I have always used a lowercase dashif:laurl name as seen in a very early specs examples. https://dashif-documents.azurewebsites.net/Guidelines-Security/master/Guidelines-Security.html#CPS-AdditionalConstraints-W3C

xmlns:dashif="https://dashif.org/"
<ContentProtection schemeIdUri="urn:uuid:e2719d58-a985-b3c9-781a-b030af78d30e" value="ClearKey1.0">
  <dashif:laurl licenseType="EME-1.0">https://refapp.hbbtv.org/videos/laurl_ck.php?kid=1236</dashif:laurl>
</ContentProtection>

This example is using firstUpperCase dashif:Laurl syntax. https://dashif.org/docs/IOP-Guidelines/DASH-IF-IOP-Part6-v5.0.0.pdf

xmlns:dashif="https://dashif.org/CPS"
<ContentProtection schemeIdUri="urn:uuid:e2719d58-a985-b3c9-781a-b030af78d30e" value="ClearKey1.0">
    <dashif:Laurl>https://example-license-server.com/license</dashif:Laurl>
</ContentProtection>

[tobbee]

Thanks for the links. I'll try to use them to set up some support in livesim2.

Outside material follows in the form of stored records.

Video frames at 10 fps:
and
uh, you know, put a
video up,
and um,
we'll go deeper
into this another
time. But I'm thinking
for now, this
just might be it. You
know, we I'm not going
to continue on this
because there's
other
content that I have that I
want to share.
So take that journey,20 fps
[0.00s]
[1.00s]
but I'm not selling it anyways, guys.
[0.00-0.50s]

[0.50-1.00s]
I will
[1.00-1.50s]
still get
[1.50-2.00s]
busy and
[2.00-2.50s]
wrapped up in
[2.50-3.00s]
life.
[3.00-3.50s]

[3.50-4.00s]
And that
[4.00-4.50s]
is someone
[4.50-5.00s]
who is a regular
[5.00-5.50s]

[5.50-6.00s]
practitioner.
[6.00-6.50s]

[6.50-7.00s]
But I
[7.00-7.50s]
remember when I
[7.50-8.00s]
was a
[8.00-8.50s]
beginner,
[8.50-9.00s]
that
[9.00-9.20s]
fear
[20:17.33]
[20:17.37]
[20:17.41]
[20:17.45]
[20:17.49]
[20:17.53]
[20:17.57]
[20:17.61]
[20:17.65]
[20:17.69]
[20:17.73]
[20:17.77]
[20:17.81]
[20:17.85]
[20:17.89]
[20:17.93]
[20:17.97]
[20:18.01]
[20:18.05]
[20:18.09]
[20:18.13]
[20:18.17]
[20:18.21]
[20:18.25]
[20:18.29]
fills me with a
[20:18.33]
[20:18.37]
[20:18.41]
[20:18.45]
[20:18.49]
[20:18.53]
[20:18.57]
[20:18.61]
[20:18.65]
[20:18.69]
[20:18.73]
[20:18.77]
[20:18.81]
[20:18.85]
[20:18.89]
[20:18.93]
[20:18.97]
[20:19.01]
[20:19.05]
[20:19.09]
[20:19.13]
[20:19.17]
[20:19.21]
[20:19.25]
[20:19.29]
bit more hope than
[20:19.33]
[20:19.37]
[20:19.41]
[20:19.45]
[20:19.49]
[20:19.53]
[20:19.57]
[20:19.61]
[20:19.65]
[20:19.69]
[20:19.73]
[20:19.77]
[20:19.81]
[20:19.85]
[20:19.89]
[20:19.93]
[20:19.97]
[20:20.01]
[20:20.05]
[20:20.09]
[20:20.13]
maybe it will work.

Beyond the capital letter in "Laurl", the namespace has also changed and is now: "https://dashif.org/CPS" instead of "http://dashif.org/guidelines/clearKey"

[tobbee]

I've now implemented ECCP support (including on-the-fly encryption and laurl-server) in livesim2.

I also tested with the assets that @Murmur provided and it worked to run that through livesim2 as well (both as VoD and live) after fixing the namespace and Laurl spelling.